I will need to go back in and detail the front (especially) and finish up the back cliffs. I will probably do some more textures and paints on the rocks as well. I won't know until I get there if something is asking to be completed…. There is a scene in the book I have written at a river, and I guess I imagined this, but there is not a waterfall in sight at the particular incident though the character can hear it. Perhaps this is a way up the stream, where there is a little waterfall! With most of my environment concepts I take in textures from photo references and use a cloud brush, as I learned, because the point is to give an idea as quickly as possible. However, I have been studying clouds a bit, and I was inspired to try painting them without the cloud brush or textures. When I had tried environment concepts for the first time I went for the soft round brush. I did that for painting trials, too, of characters. I always go for it, and I think I have finally learned it is not really the best choice. I've really been enjoying working with the hard round on low opacity (bottom left), but the oil (bottom right) was a lot of fun, as well. It might also be that I simply got better as I went through the exercise!
Below is a photo I took of the clouds on a particularly beautiful day. If my camera hadn't died, I would've come home with fifty cloud photos on my camera! I looked at these images to guide colour choices and shapes. This is my second finished concept. The first I did not finish because it did not look right, and as I was using skills picked up from a tutorial, I had a somewhat realistic idea of where it should be even at that stage. I realised my mistake was using the soft round brush; all shapes seemed murky and vague. I used the hard brush for the second try (the desert scene below) and used the same tips and advice to push forward for this piece. Next on the practice list is more architecture, possibly a castle or ruins.
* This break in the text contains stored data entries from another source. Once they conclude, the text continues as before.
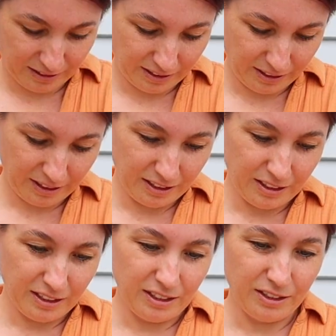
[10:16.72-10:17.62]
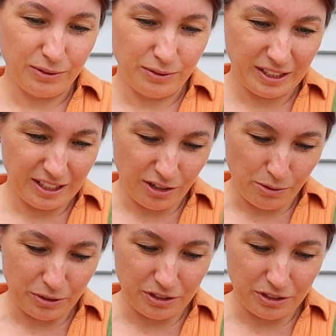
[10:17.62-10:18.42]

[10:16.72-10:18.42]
I don't really know what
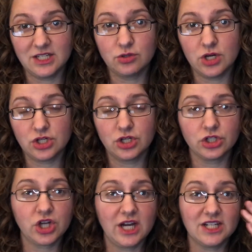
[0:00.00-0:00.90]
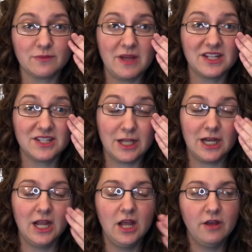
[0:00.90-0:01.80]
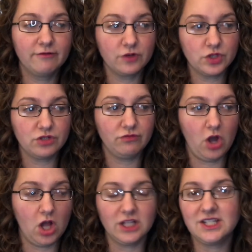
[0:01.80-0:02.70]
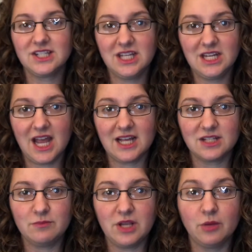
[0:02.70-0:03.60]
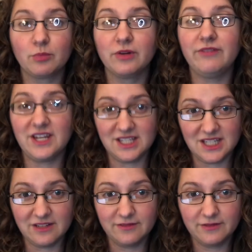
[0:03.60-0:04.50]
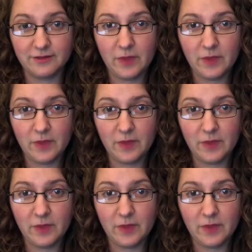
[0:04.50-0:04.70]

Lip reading: Traditional Chinese medicine, first of all, is seen as being preventative.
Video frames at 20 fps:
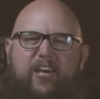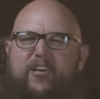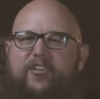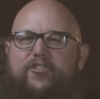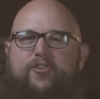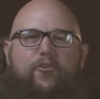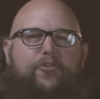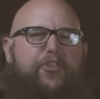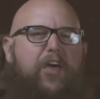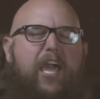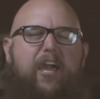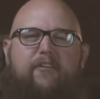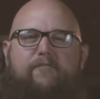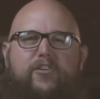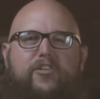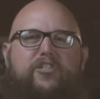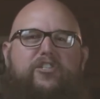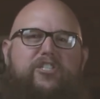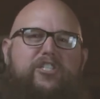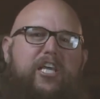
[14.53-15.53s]
So think of
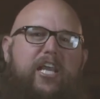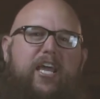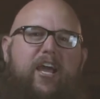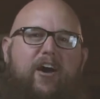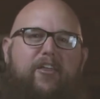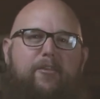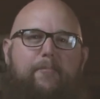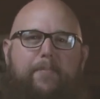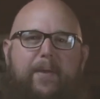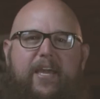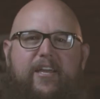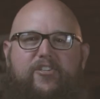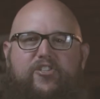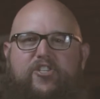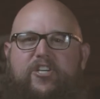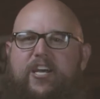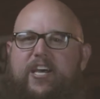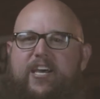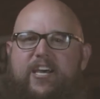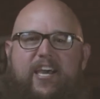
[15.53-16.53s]
just sitting on the
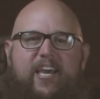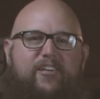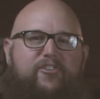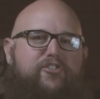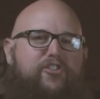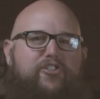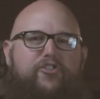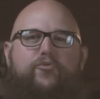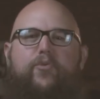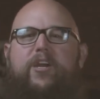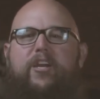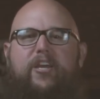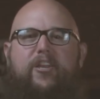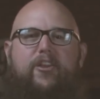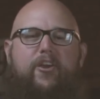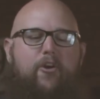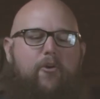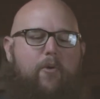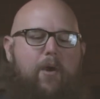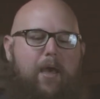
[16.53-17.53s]
beach and just drinking
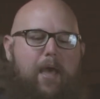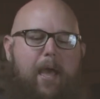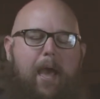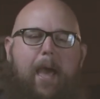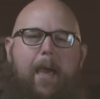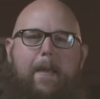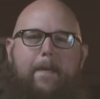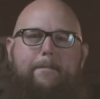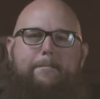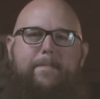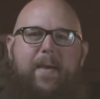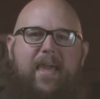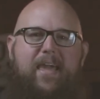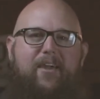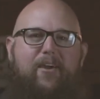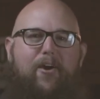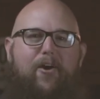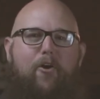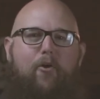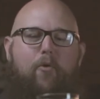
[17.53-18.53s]
you a
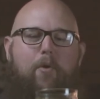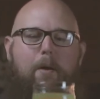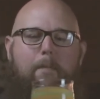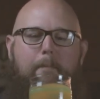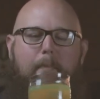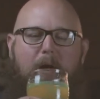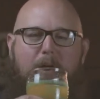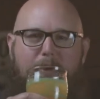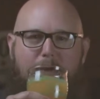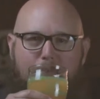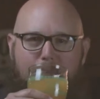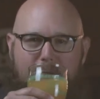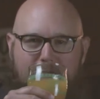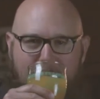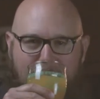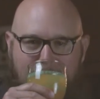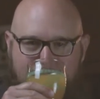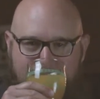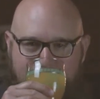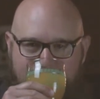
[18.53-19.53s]
mango
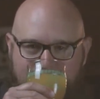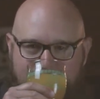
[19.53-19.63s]
margarita.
Here are my reference images, used for textures etc, and in the case of the bridge, basic shapes. I do not have many environment arts yet, so there is no folder in my portfolio … yet. But I am working on that! Here is my first environment concept art for games -- well, finished anyway! The very first I abandoned because it was not coming together. I went back to the tutorial so I could understand where I had gone wrong (and I did find out) and took the tips and skills to a new concept, which is what you see here. While I do like this, I don't think it is quite good enough for my portfolio. I have been working on others since and will soon add an 'environment' section to my concept art portfolio here!
My new tablet arrived in the mail today. It is much larger than the one I have been using for the past five years, so I immediately tested it out with some more environment concept thumbnails! These are a lot blockier than my first round and I don't think I really warmed up until the third, the ruins on the coast, but that is what ideations are for.
My older computer has lost about a fifth of its screen so I worked zoomed in. I did not zoom in for these, and I think that explains the lack of detail (in comparison to round 1, below). My newer computer will be able to handle the layers needed to create more detailed work, and I am looking forward to bringing one of these thumbnails to completion. I have been using tutorials (tutsplus.com) to help sharpen some of my skills, expand on them, and even learn some valuable support skills (website building). I decided to expand my concept art by adding environment to the mix. I enjoy being in nature, and have for years wished I was even remotely good at drawing what was in my head. I began trying to use resources and references, but even in the past few years I made little progress and honestly didn't spend much time on it as I wasn't using it much in my comic.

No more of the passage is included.